Abstract

Analyzing “large p small n” data is becoming increasingly paramount in a wide range of application fields. As a projection pursuit index, the Penalized Discriminant Analysis ($\mathrm{PDA}$) index, built upon the Linear Discriminant Analysis ($\mathrm{LDA}$) index, is devised in Lee and Cook (2010) to classify high-dimensional data with promising results. Yet, there is little information available about its performance compared with the popular Support Vector Machine ($\mathrm{SVM}$).
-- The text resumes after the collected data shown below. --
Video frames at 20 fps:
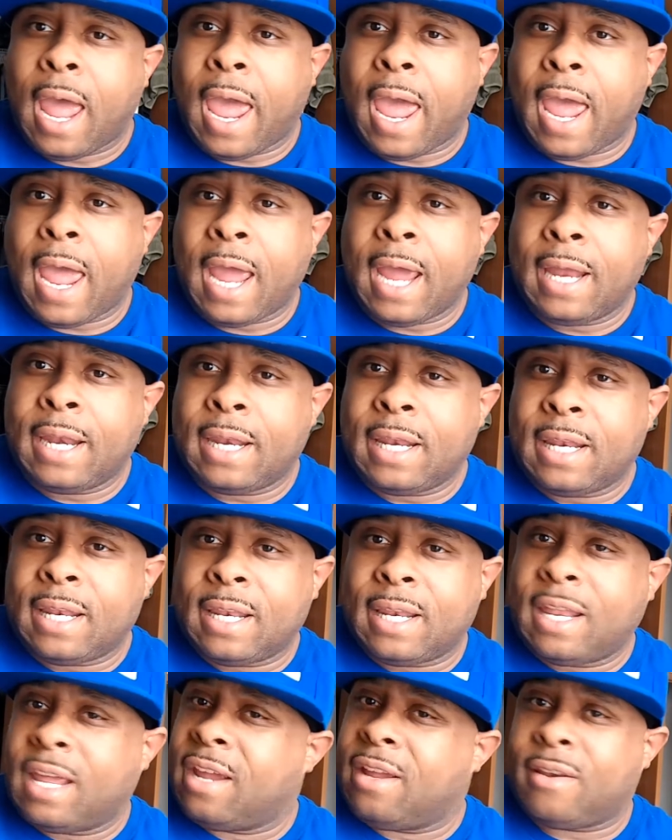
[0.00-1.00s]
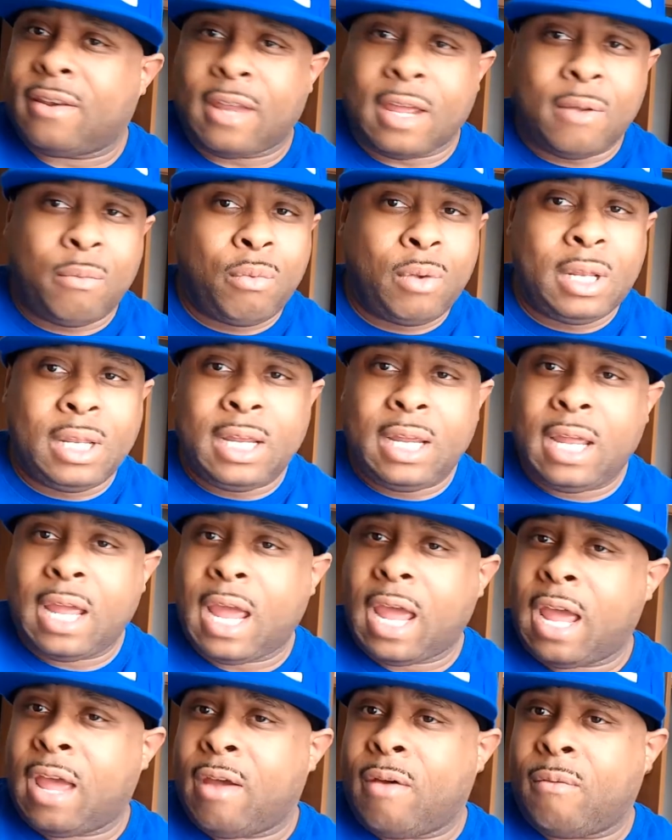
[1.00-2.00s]
and they really
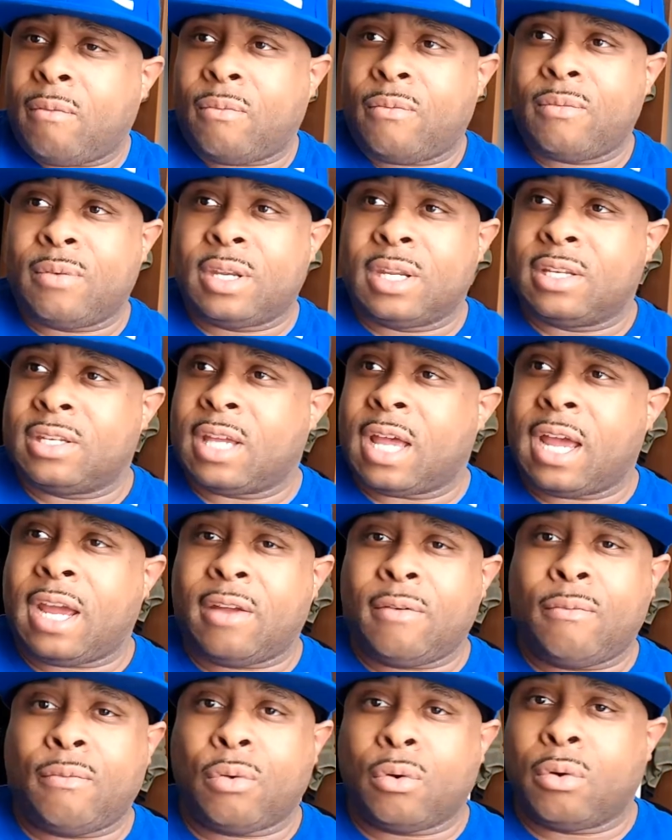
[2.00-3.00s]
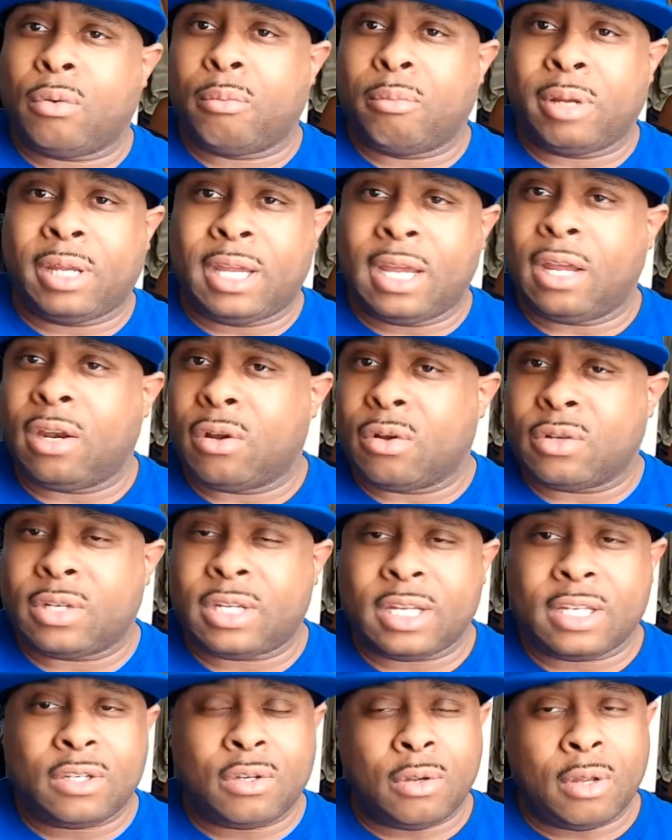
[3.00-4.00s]
have design for
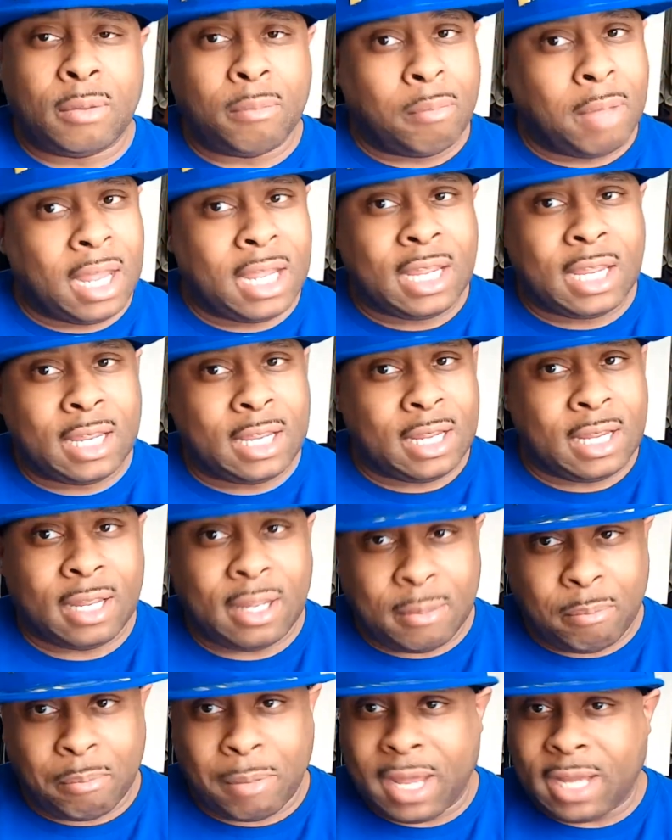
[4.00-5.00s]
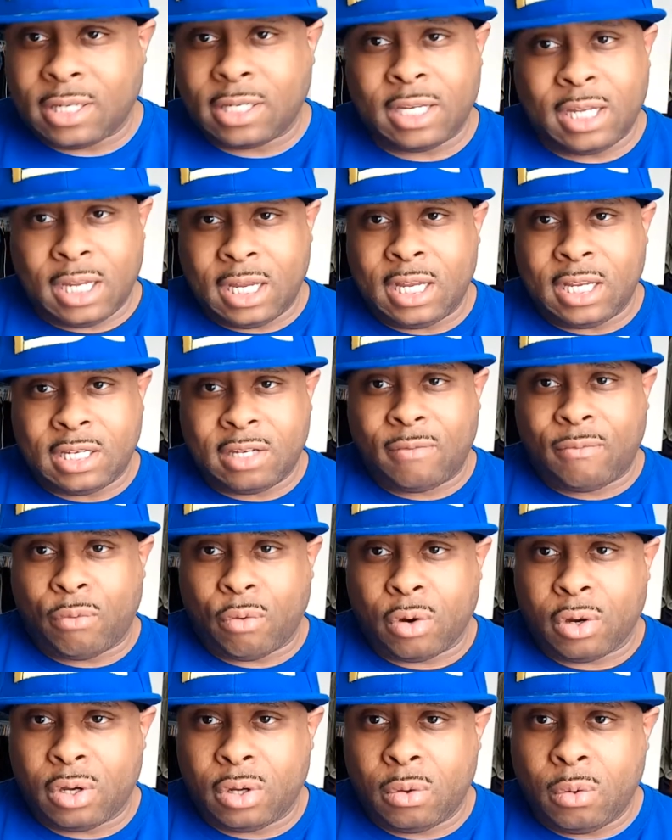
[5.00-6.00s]
beginners. It makes it easy
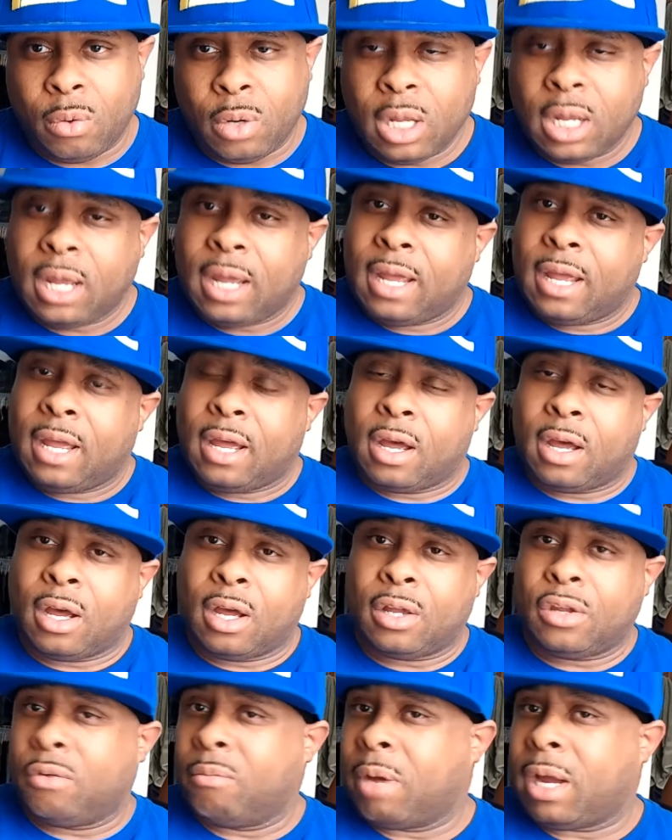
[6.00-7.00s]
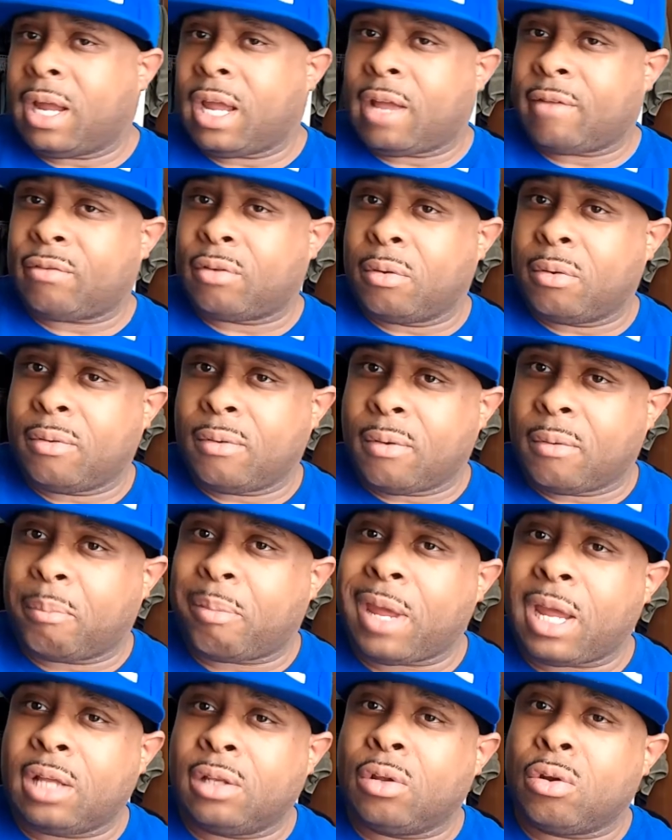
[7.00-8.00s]
for you. You might have to
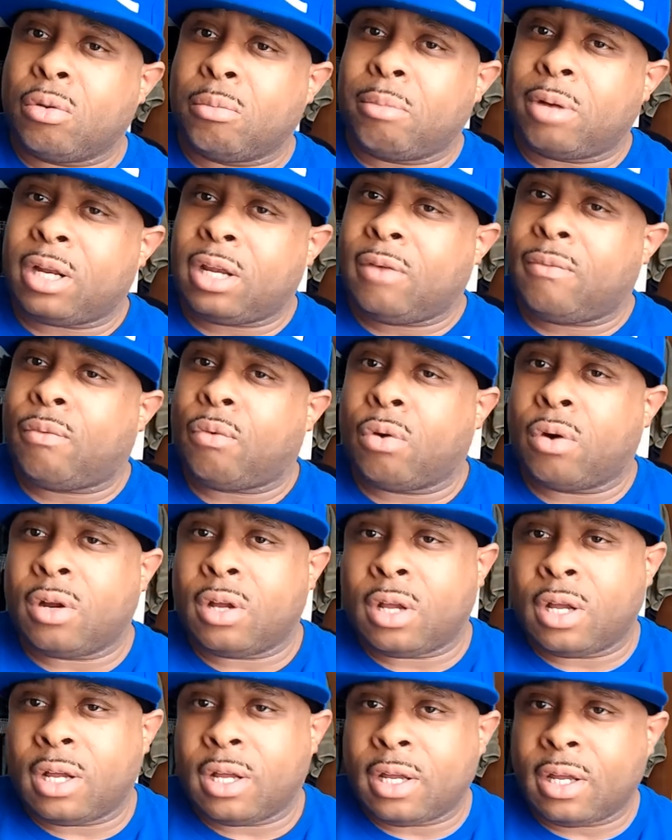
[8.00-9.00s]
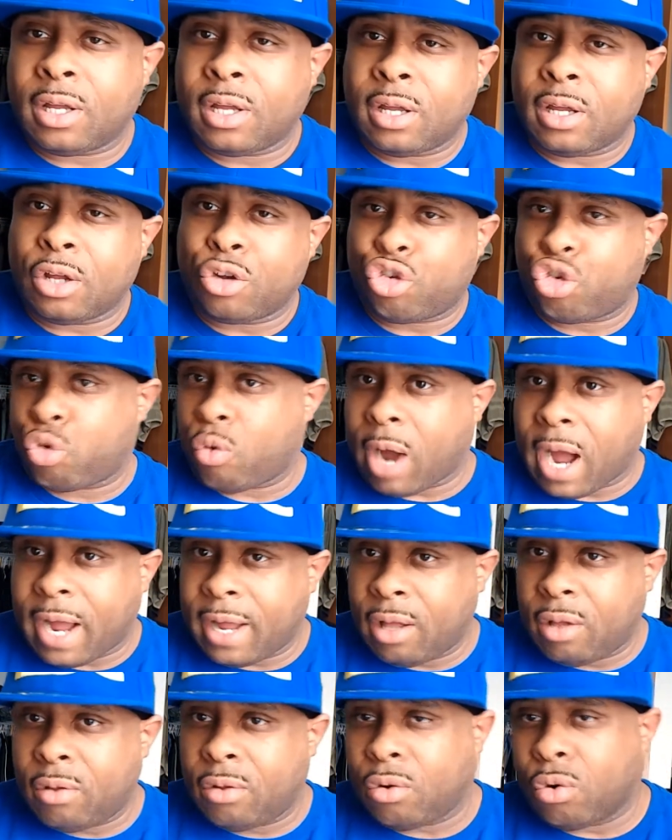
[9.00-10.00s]
pay a little money for a
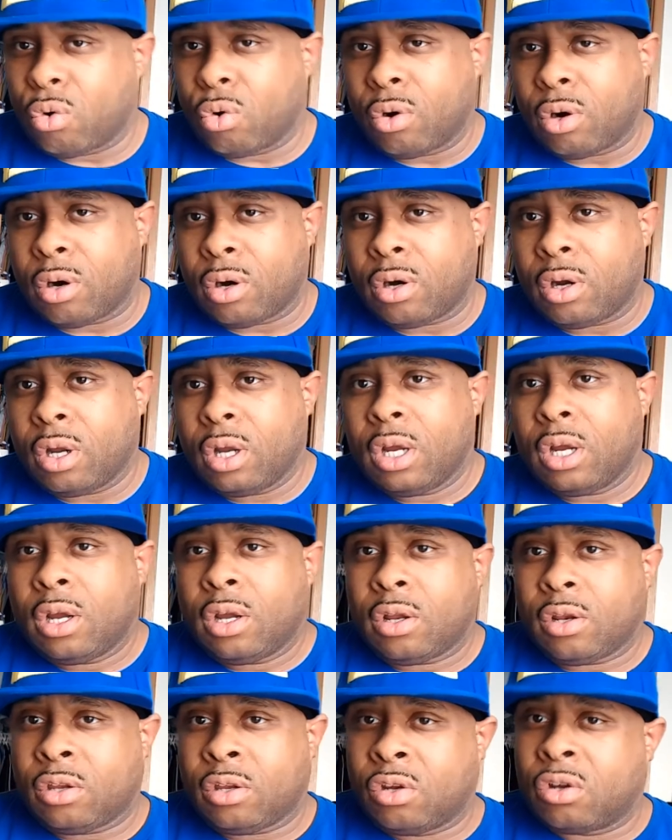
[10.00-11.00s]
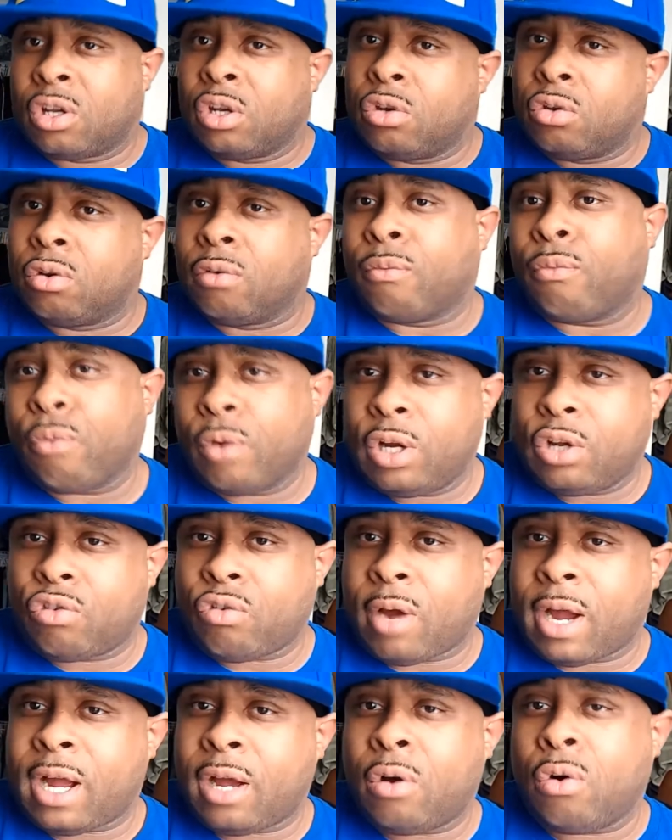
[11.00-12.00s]
trial, or you can do the free
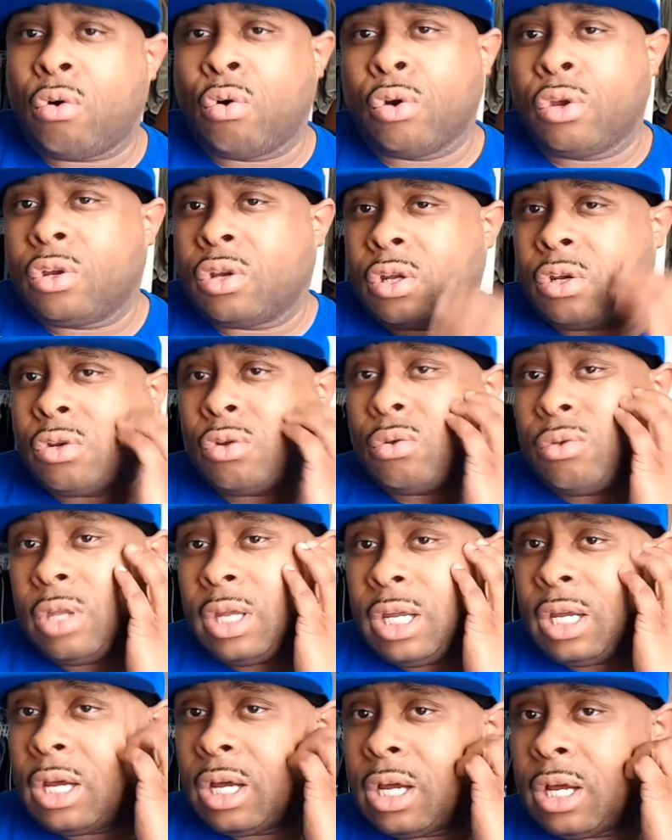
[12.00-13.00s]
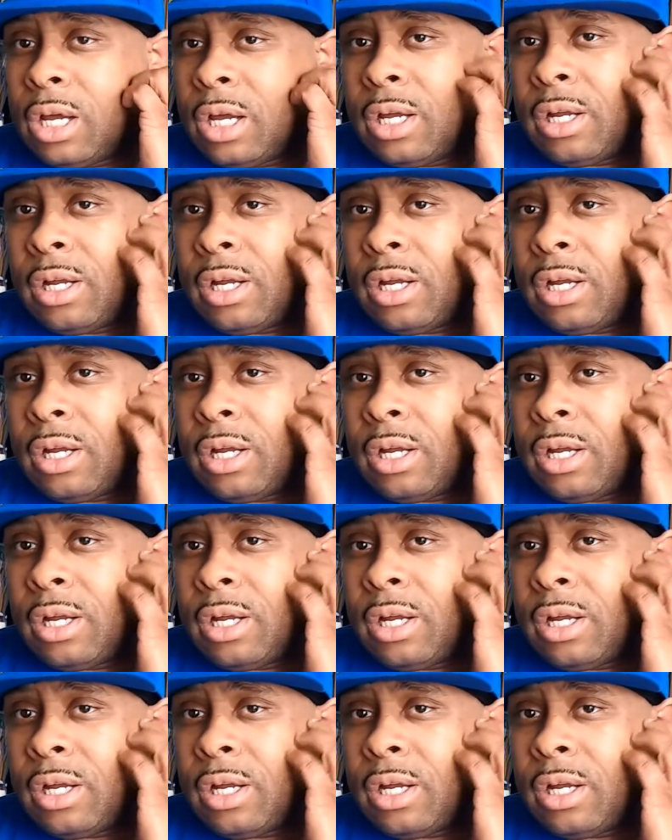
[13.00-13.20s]
trial, or you can do the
This paper conducts extensive numerical studies to compare the performance of the $\mathrm{PDA}$ index with the $\mathrm{LDA}$ index and $\mathrm{SVM}$, demonstrating that the $\mathrm{PDA}$ index is robust to outliers and able to handle high-dimensional datasets with extremely small sample sizes, few important variables, and multiple classes. Analyses of several motivating real-world datasets reveal the practical advantages and limitations of individual methods, suggesting that the $\mathrm{PDA}$ index provides a useful alternative tool for classifying complex high-dimensional data. These new insights, along with the hands-on implementation of the $\mathrm{PDA}$ index functions in the R package classPP, facilitate statisticians and data scientists to make effective use of both sets of classification tools.